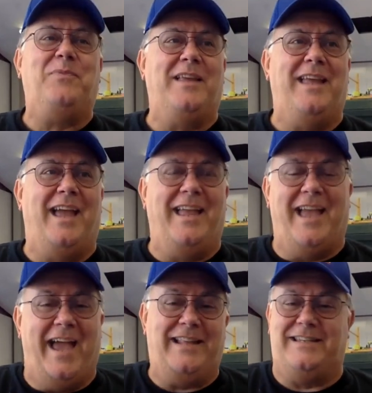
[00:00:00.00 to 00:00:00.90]

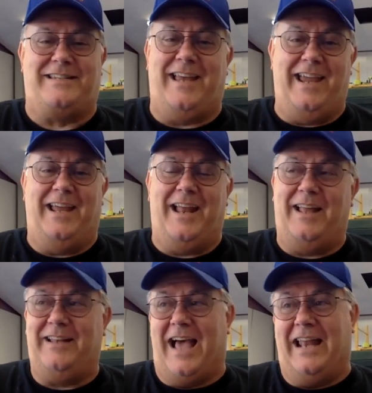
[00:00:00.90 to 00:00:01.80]
You hate to say it.
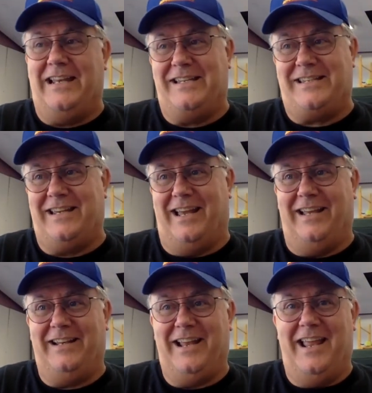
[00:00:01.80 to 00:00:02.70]
I just.
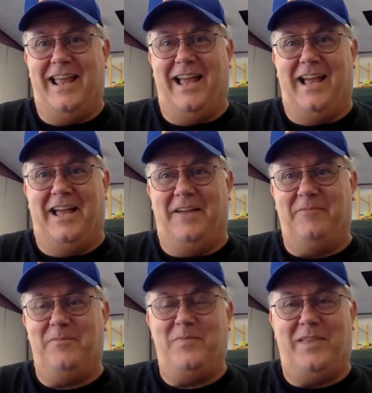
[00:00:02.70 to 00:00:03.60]

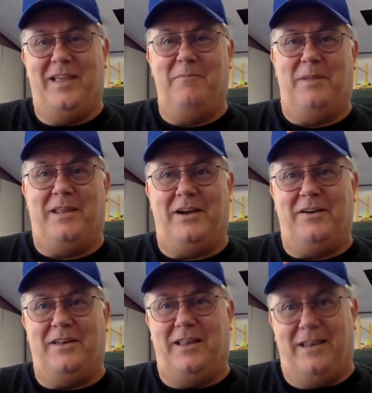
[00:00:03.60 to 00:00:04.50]
But
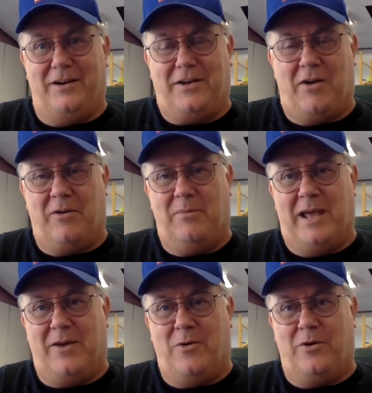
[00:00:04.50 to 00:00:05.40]
they're talking
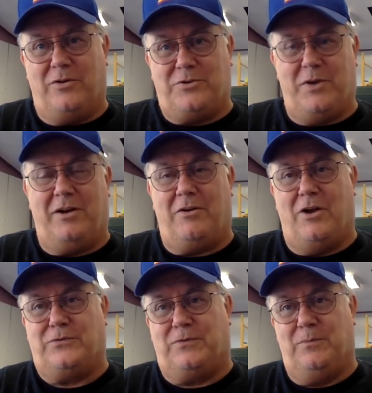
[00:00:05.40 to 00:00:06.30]
about it going straight
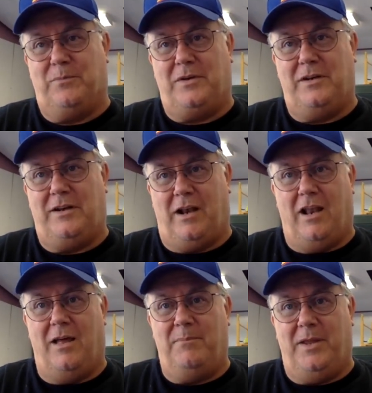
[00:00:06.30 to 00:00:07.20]
across from
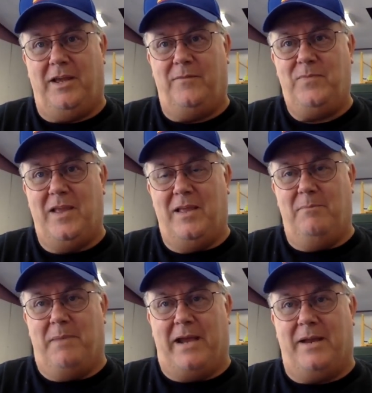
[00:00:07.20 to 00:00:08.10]
Columbia
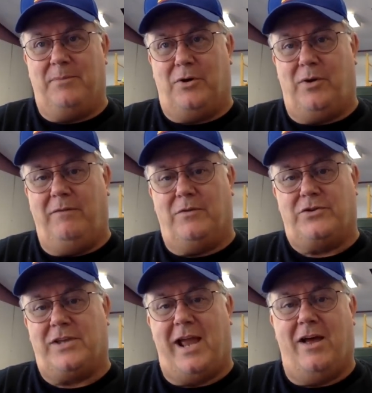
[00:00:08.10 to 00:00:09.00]
back up to Greenville
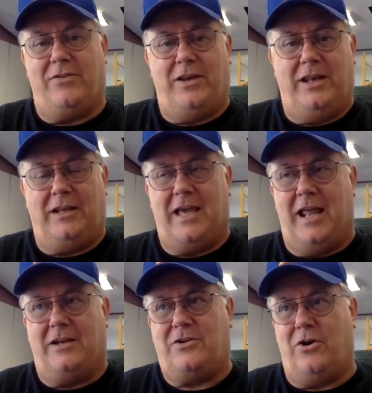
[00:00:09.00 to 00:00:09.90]
South, and then
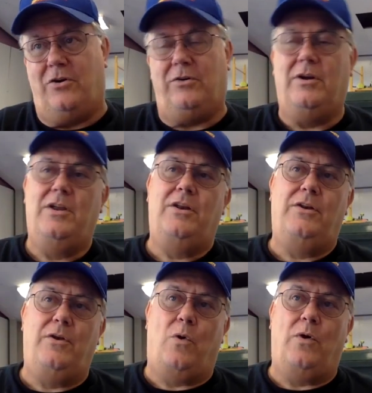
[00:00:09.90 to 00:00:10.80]
kind of turn
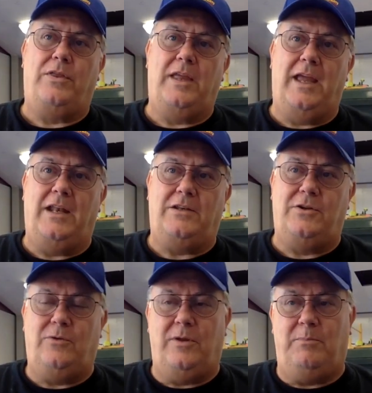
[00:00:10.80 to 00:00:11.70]
north
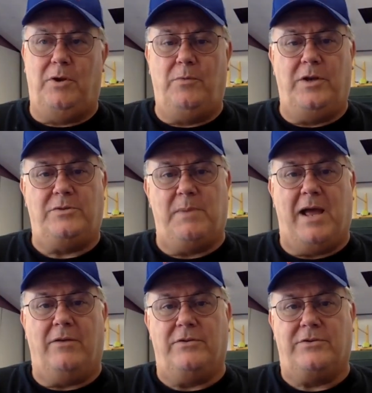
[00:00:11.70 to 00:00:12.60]
into the Blue Ridge
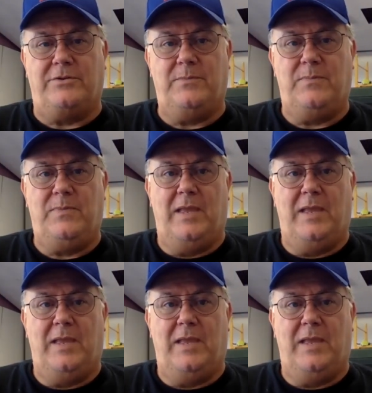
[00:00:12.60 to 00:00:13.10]
Mountains.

• WHAT NEEDS TO BE DONE
Pictures stay out; the data above is to be returned exactly.

• ANSWER SECTION
[00:00:00.00 to 00:00:00.90]

[00:00:00.90 to 00:00:01.80]
You hate to say it.
[00:00:01.80 to 00:00:02.70]
I just.
[00:00:02.70 to 00:00:03.60]

[00:00:03.60 to 00:00:04.50]
But
[00:00:04.50 to 00:00:05.40]
they're talking
[00:00:05.40 to 00:00:06.30]
about it going straight
[00:00:06.30 to 00:00:07.20]
across from
[00:00:07.20 to 00:00:08.10]
Columbia
[00:00:08.10 to 00:00:09.00]
back up to Greenville
[00:00:09.00 to 00:00:09.90]
South, and then
[00:00:09.90 to 00:00:10.80]
kind of turn
[00:00:10.80 to 00:00:11.70]
north
[00:00:11.70 to 00:00:12.60]
into the Blue Ridge
[00:00:12.60 to 00:00:13.10]
Mountains.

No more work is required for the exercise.